Introduction:
LDAP failover performance in general
Question:
What is reasonable LDAP failover time, and can it achieve 0-second system downtime?
Environment:
Windows/Unix/All
Answer:
Any high-performance failover setup should expect some time lapse between when the primary server is down and the secondary server is up, and start transitioning traffic over to the new LDAP server.
The exact time lapse can be vastly different from system to system, as it depends on a lot of factors, including vendor, design, network, machine capability, etc.
Siteminder can use CA LDAP as a policy store, user store and session store.
Any failover scenario recoveries under 60 seconds is considered reasonable, considering that the LDAP ping interval by default is at 30 seconds. 60 seconds is the longest round trip between last server heart bit check and the most recent one.
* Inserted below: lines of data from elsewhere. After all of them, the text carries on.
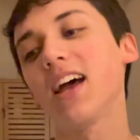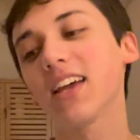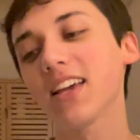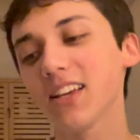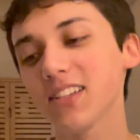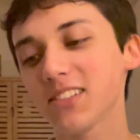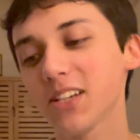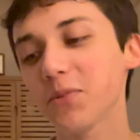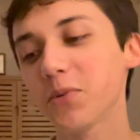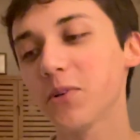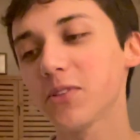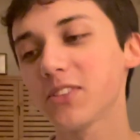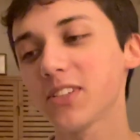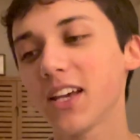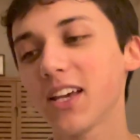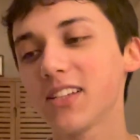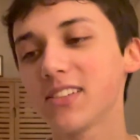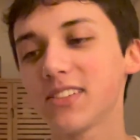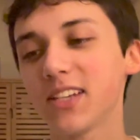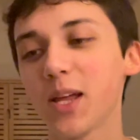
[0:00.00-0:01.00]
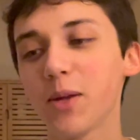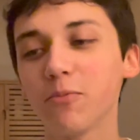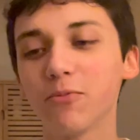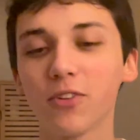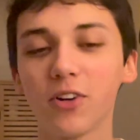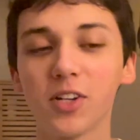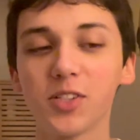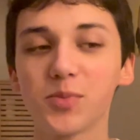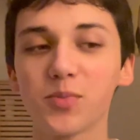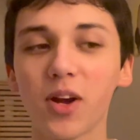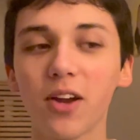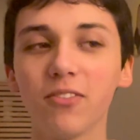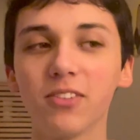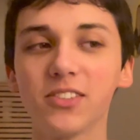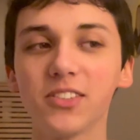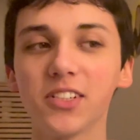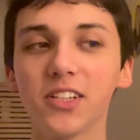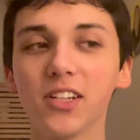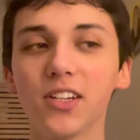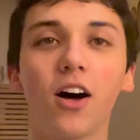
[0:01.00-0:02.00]
I guess I won't say his name for his
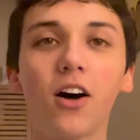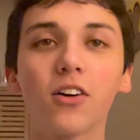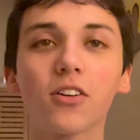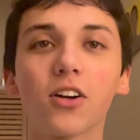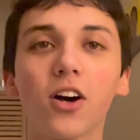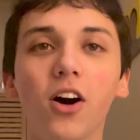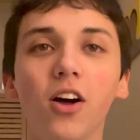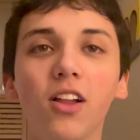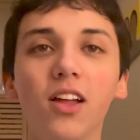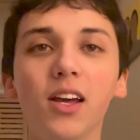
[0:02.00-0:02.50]
privacy, I'll call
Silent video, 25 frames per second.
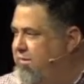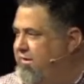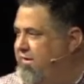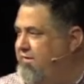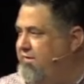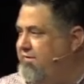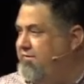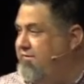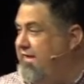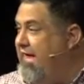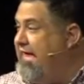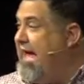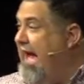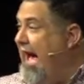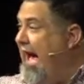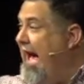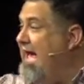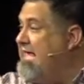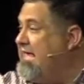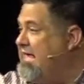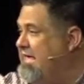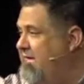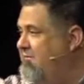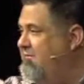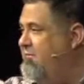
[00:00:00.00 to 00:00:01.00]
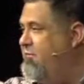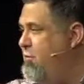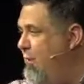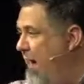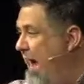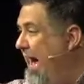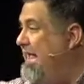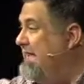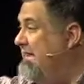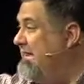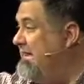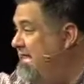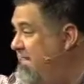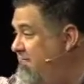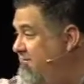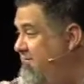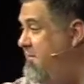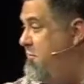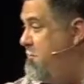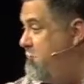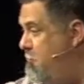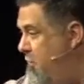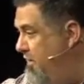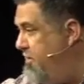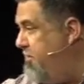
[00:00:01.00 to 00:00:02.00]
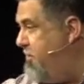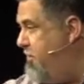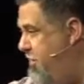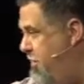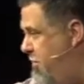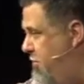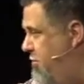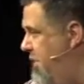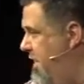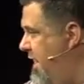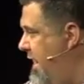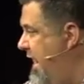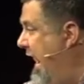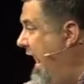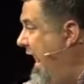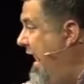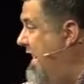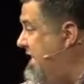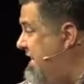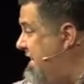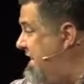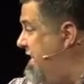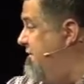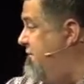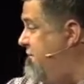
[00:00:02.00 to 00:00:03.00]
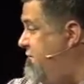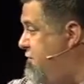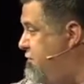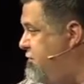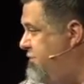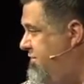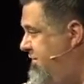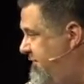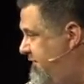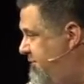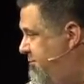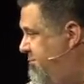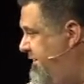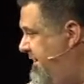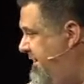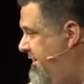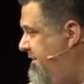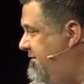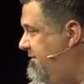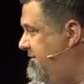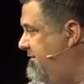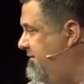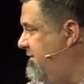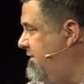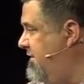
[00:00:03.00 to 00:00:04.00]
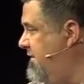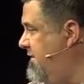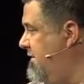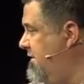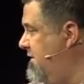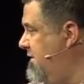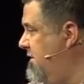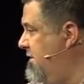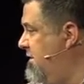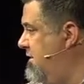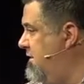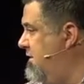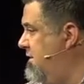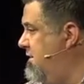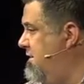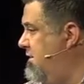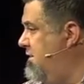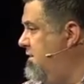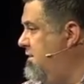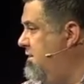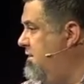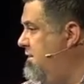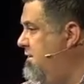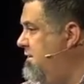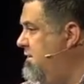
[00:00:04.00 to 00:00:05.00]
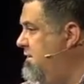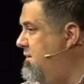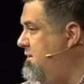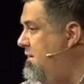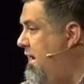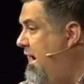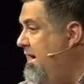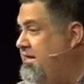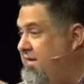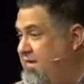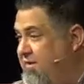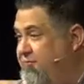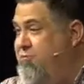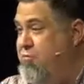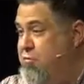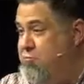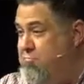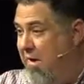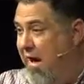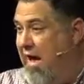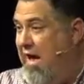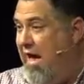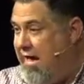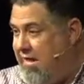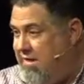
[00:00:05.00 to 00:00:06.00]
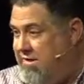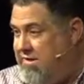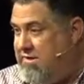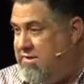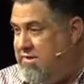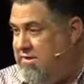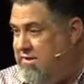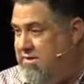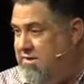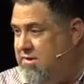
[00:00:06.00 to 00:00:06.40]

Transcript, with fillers: What did he say? I give you. I leave it with you. I give you this peace. I give you mine.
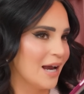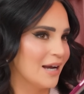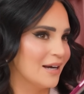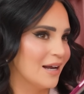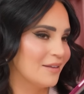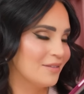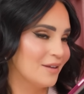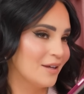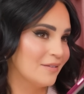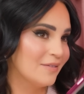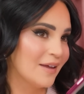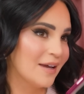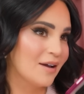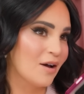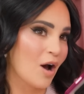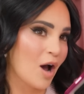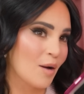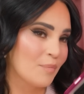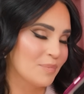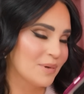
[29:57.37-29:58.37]
and I think they
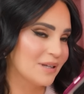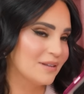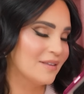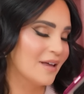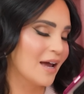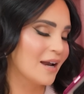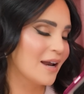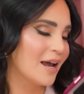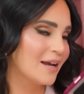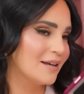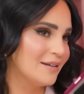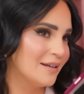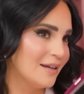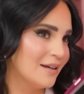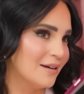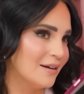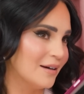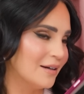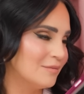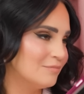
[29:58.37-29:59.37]
copied that
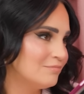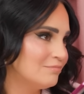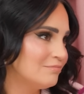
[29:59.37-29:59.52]
idea.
On top of this, during failover, PS will need to rebind LDAP which is a very expensive operation.
If the client uses CA Directory as a solution, they should double-check their CA Directory configuration, to ensure its configuration is optimized.
Check the CA Directory knowledge files to add "dsp-idle-time = 30" to each router DSA and "dsp-idle-time = 40" to each data DSA.
If there is no router DSA, then just set "dsp-idle-time = 30" to each data DSA in the knowledge files.
Modify the CA Directory limits files-set maximum operation time to 60 seconds, with "set max-op-time = 60".
What this change does is to ensure that LDAP disconnects the idle socket connection, or a dead failover LDAP connection, when the time limit is reached.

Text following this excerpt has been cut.